In the instance of internal democracy, the critical institutions are party organs, the Independent National Electoral Commission, INEC, the courts, and in a manner of speaking, the agenda setting function of the media and organised public opinion. But the domain of culture includes the norms and ethics of political actors and the values of the political culture.
Even though I can be called an institutionalist, I disagree with people from that school like the Peruvian Economist Hernando De Soto whose excellent work on the mystery of capital, suffers, in my opinion, from trying to dismiss the importance of culture.
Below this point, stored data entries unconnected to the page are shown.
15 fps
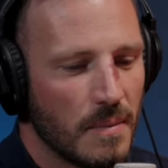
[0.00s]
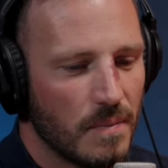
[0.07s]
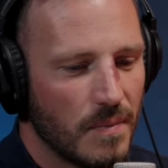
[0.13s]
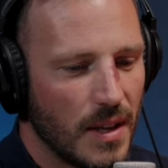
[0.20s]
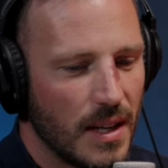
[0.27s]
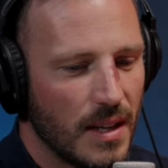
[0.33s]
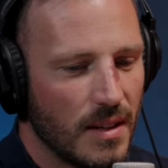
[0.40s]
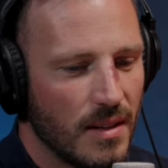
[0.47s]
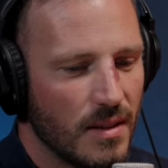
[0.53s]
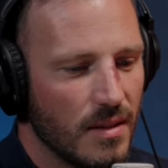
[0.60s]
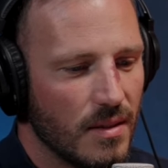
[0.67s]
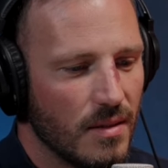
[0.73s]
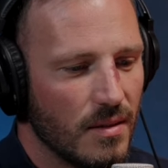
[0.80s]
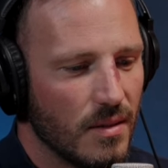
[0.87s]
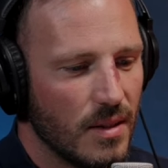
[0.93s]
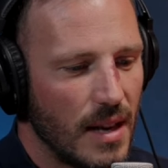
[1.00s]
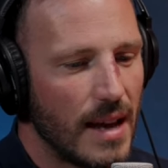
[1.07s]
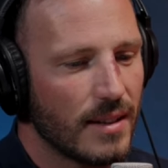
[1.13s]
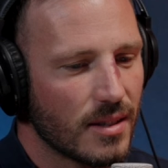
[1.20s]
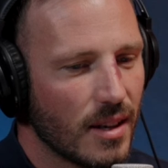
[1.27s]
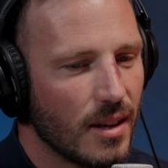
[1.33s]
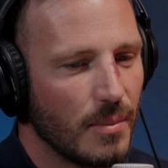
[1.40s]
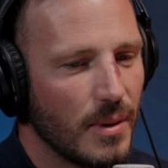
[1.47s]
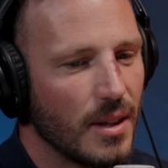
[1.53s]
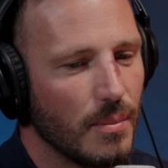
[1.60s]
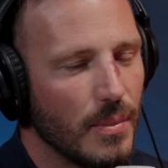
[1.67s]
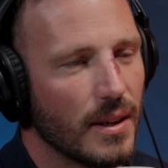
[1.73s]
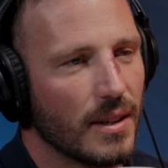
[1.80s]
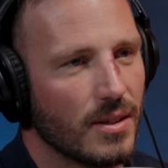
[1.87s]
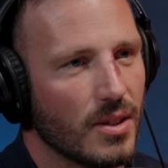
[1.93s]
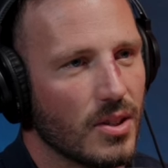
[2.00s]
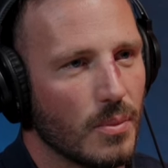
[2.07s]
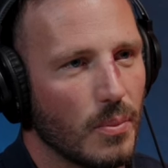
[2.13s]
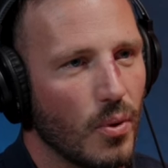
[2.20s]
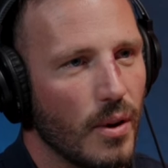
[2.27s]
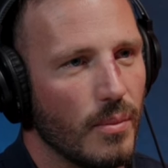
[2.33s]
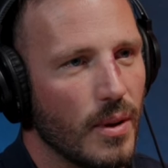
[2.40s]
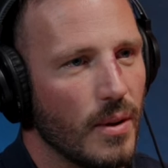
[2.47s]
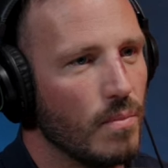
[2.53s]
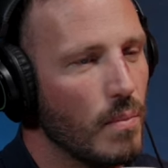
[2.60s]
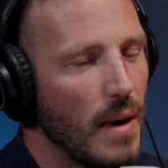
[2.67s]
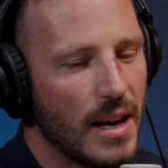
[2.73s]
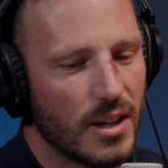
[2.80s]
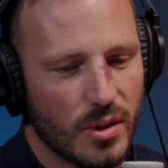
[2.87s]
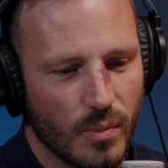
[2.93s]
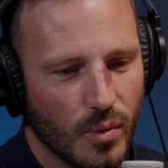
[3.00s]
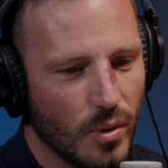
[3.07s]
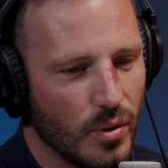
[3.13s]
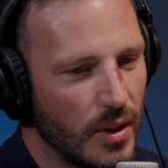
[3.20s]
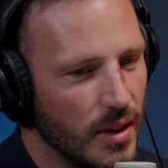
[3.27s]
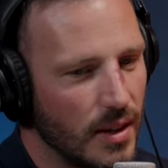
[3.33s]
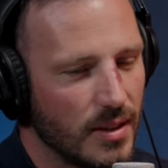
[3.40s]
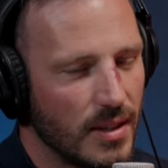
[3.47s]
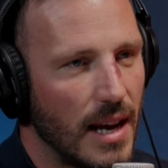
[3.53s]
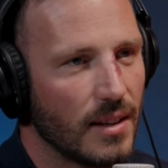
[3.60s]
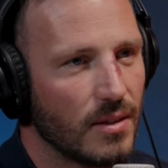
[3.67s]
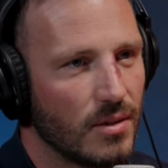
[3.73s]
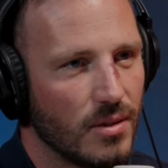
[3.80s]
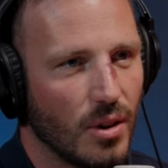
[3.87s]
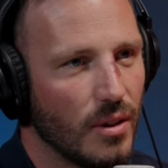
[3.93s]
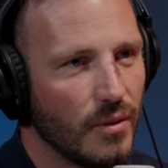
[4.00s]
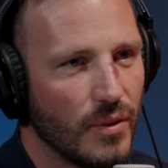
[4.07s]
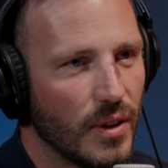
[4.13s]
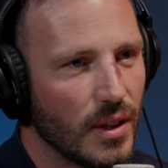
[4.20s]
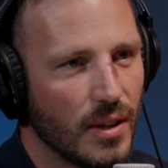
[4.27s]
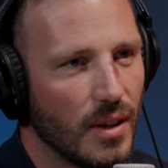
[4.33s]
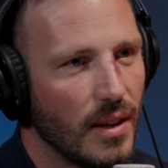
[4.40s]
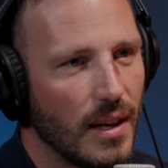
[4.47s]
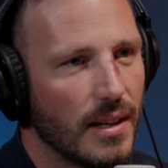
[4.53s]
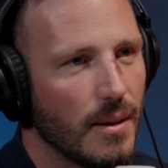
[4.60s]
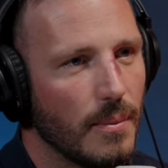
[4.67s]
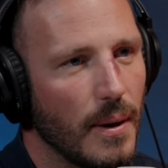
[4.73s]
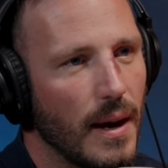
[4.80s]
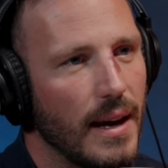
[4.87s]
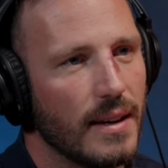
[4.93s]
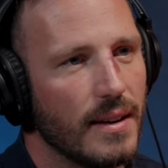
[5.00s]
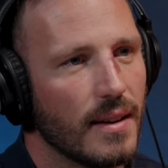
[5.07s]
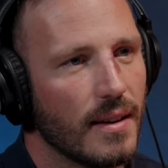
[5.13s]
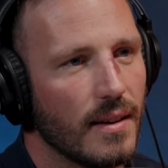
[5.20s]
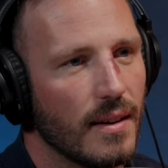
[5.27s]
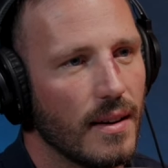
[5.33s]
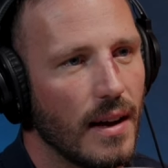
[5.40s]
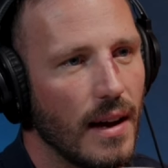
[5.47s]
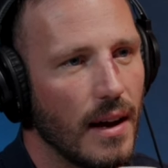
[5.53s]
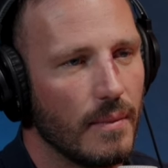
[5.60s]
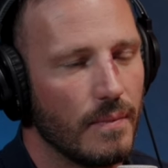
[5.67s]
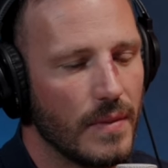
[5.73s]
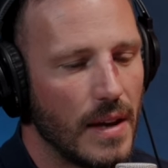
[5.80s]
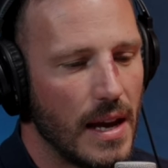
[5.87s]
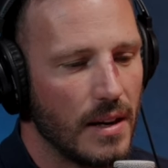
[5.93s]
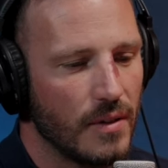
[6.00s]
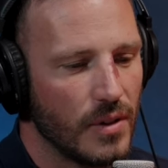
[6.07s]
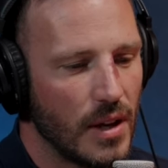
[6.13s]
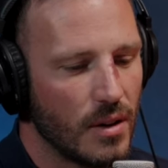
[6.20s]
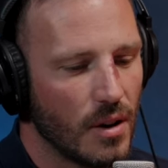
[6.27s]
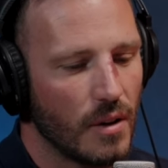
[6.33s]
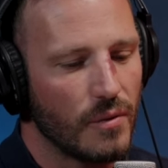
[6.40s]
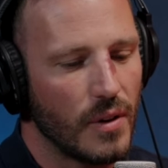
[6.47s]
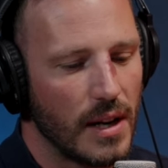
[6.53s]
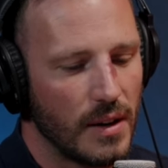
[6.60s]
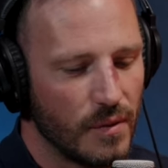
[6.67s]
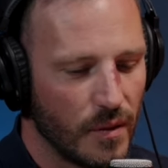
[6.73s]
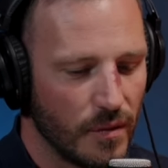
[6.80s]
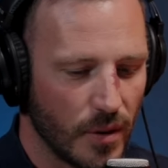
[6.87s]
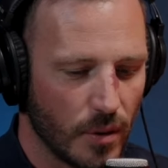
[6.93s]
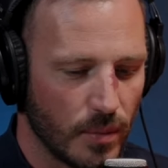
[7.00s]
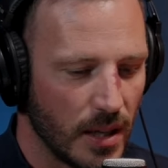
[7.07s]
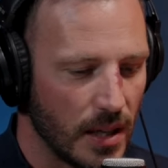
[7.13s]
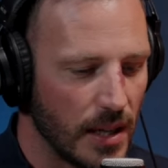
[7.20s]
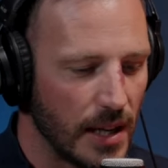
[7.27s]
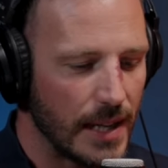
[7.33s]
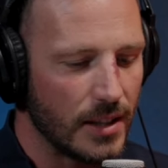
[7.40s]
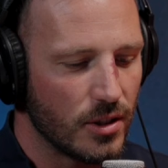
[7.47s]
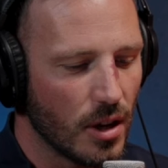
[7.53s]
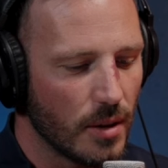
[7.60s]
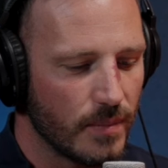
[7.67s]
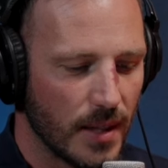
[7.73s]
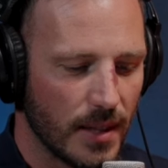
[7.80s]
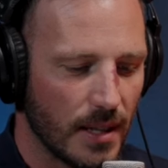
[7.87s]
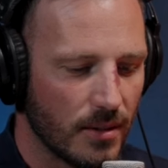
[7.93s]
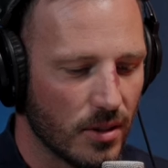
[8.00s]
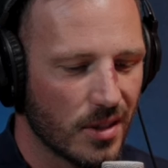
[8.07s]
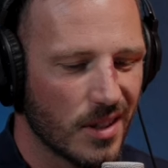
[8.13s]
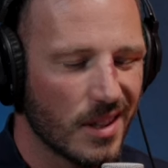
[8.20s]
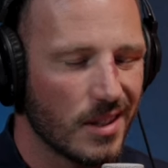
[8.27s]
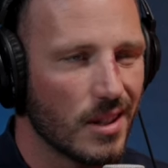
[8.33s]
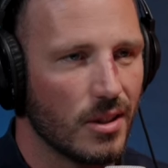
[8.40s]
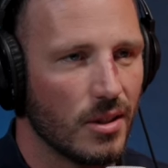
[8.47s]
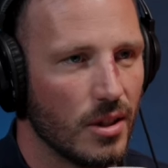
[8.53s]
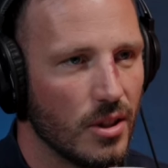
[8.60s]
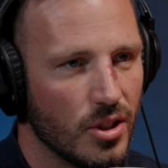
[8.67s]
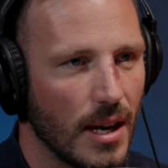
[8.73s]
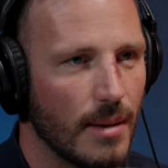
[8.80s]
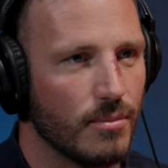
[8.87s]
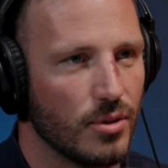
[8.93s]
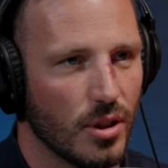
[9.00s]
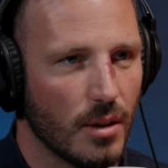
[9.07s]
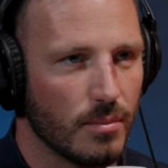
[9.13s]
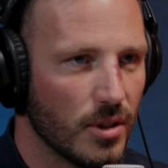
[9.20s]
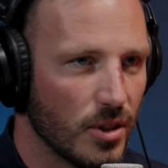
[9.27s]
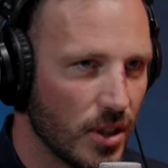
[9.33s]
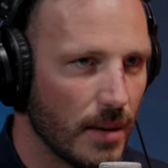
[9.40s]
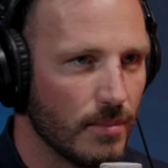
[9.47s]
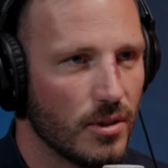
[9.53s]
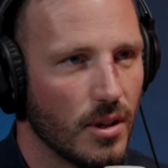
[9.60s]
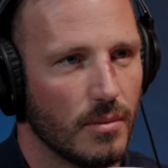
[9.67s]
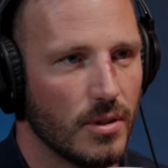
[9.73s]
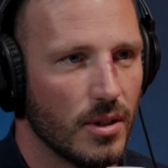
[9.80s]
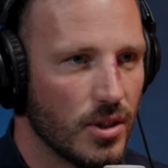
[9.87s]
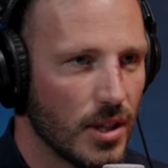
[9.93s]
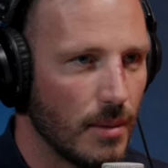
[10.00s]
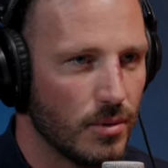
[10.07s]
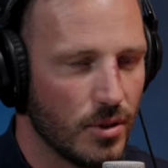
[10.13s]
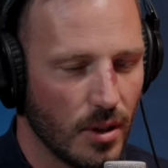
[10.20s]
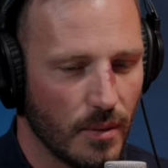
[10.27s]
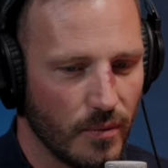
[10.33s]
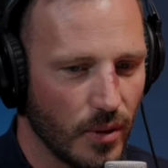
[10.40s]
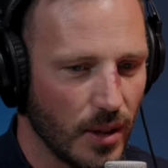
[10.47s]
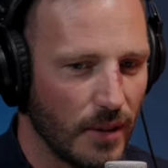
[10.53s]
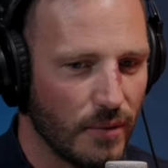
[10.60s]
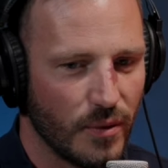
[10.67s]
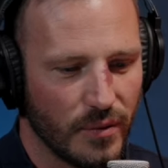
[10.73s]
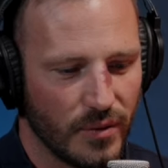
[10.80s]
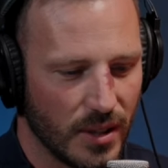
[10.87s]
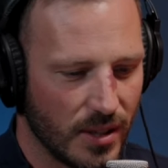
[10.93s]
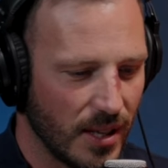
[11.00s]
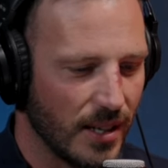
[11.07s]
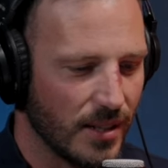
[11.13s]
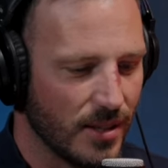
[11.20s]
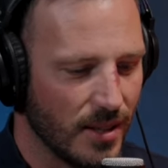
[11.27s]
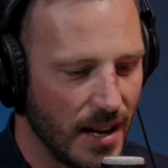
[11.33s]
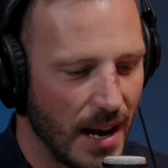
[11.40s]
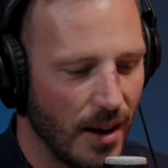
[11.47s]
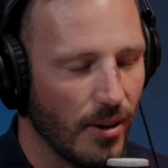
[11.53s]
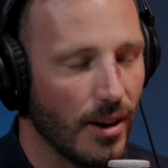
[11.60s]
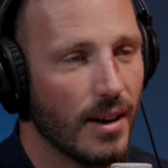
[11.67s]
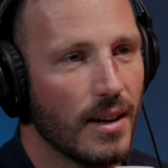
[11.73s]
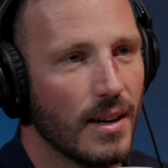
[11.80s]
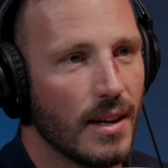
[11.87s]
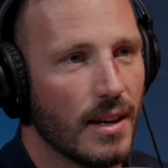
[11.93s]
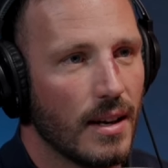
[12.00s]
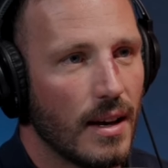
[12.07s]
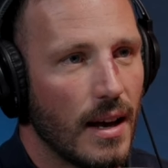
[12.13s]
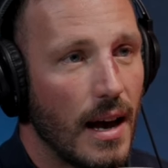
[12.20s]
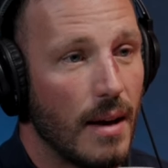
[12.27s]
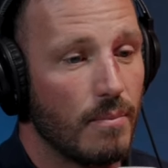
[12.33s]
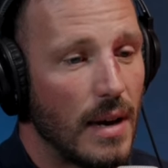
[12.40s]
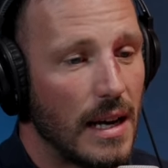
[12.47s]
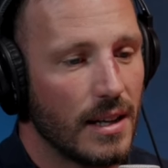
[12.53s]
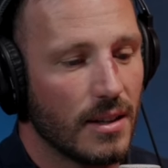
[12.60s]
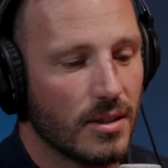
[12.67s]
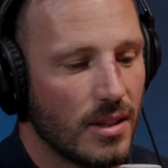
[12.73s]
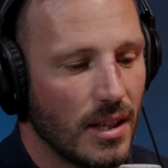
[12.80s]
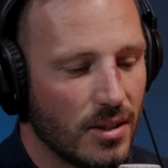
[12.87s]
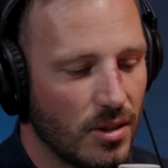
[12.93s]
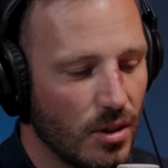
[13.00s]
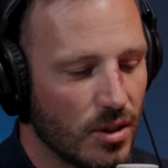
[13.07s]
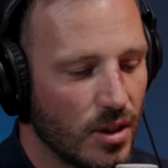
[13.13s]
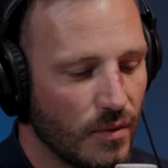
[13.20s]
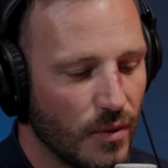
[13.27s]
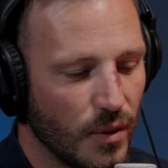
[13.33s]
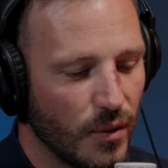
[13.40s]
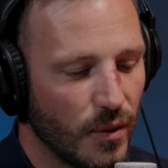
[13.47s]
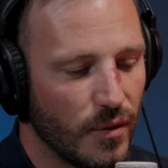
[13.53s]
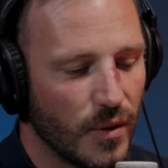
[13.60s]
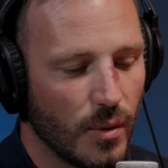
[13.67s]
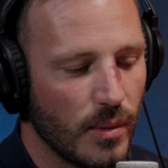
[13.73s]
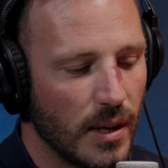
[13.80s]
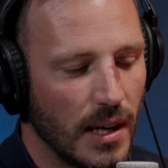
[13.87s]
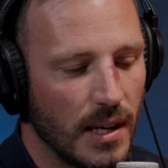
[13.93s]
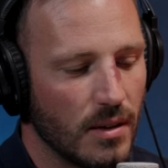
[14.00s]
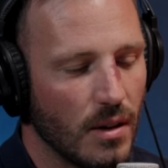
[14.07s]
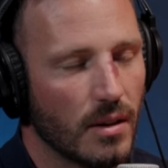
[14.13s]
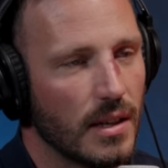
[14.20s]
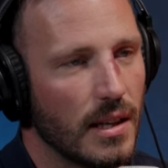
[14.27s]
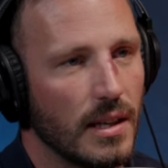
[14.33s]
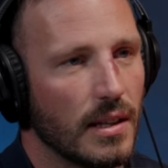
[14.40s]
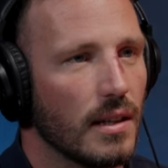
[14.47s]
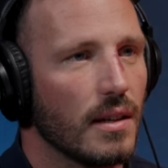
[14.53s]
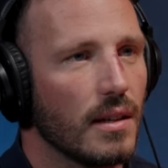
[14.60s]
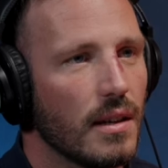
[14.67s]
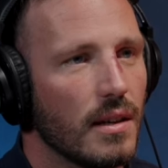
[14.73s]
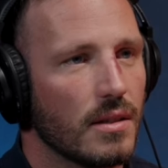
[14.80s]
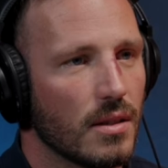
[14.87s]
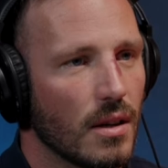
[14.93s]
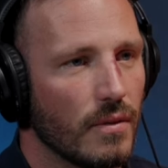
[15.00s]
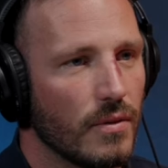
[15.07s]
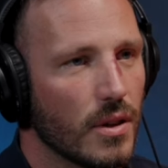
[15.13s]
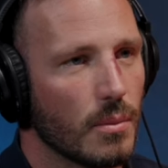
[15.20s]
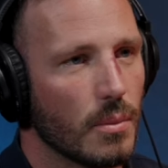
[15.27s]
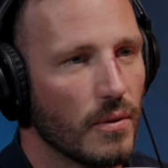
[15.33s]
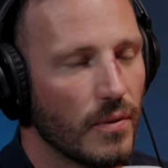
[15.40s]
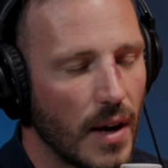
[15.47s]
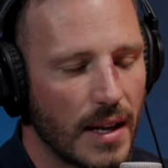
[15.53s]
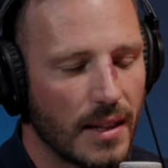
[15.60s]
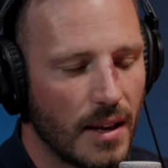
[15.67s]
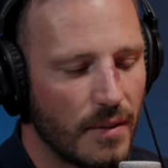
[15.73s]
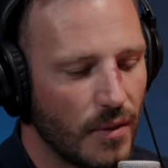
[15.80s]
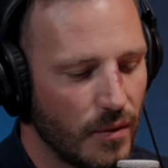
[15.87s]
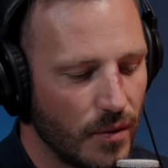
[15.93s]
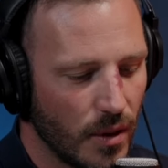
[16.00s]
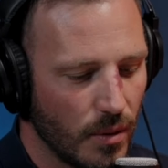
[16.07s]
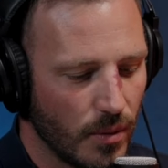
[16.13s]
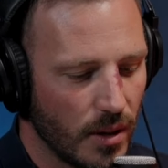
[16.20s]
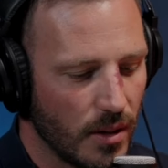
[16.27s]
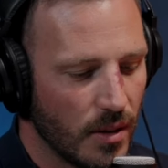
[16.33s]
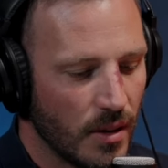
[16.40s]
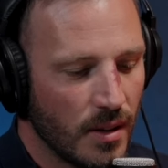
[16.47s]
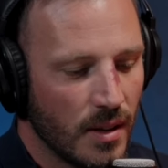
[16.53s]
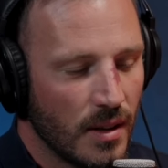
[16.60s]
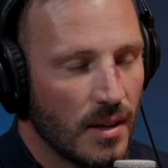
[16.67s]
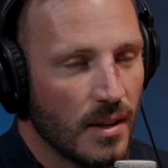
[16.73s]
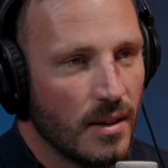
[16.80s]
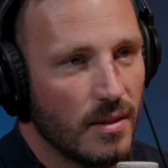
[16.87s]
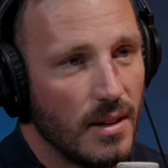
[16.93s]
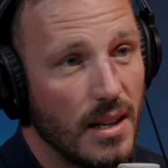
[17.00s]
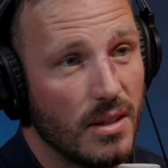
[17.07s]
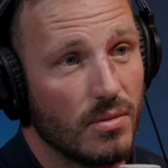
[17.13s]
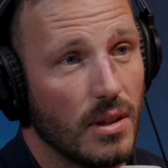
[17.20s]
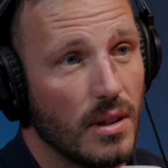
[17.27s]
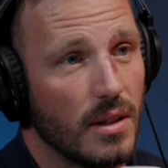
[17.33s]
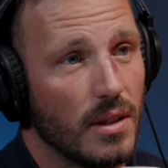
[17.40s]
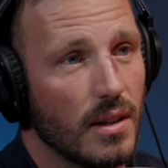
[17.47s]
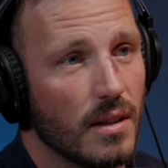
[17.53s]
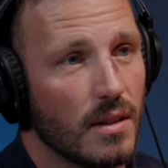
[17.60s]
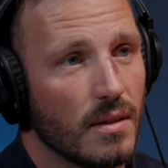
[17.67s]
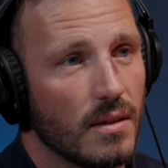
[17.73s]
then that's going to be the biggest disappointment, much more than exact dollar figure that they get paid. Um, and if they're not finding fulfillment in any job, then they'll just continue to jump job to jump job to jump job for like fifty cents an hour, um, mainly because they're searching for fulfillment and not getting it. And so if you can provide that fulfillment, that's really the,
That value of culture I am quite pleased, was raised by the colloquium at Harvard on Patrick Daniel Moynihan’s two truths which resulted in the book: Culture Matters. I shall return to these organising thoughts in wrapping up, but for now I will turn to the nitty gritty of the practical question of internal democracy in Nigerian political parties, which in spirit, and in truth, in my opinion, make most elections in Nigeria coup d’états.
The outcome, the subversion of the will of the people, by means other than force of arms (barely, given the violence that attends many of these elections) is the same. A graphic illustration of this phenomenon of internal party democracy goes back to the one-man- one-vote campaign by then Edo State Governor, Adams Oshiomhole. The campaign was evidently motivated by a desire to stop the godfathers of Edo politics.
As a committed democrat who risked everything to end military rule, I took the trouble to journey to Benin to participate in the final rally. When I arrived at the stadium I was pleased to see President Ibrahim Babangida. But it was a bit of a spectacle seeing him wearing a T-shirt over his traditional gear; so I teased him and bantered around that and matters of democracy with him.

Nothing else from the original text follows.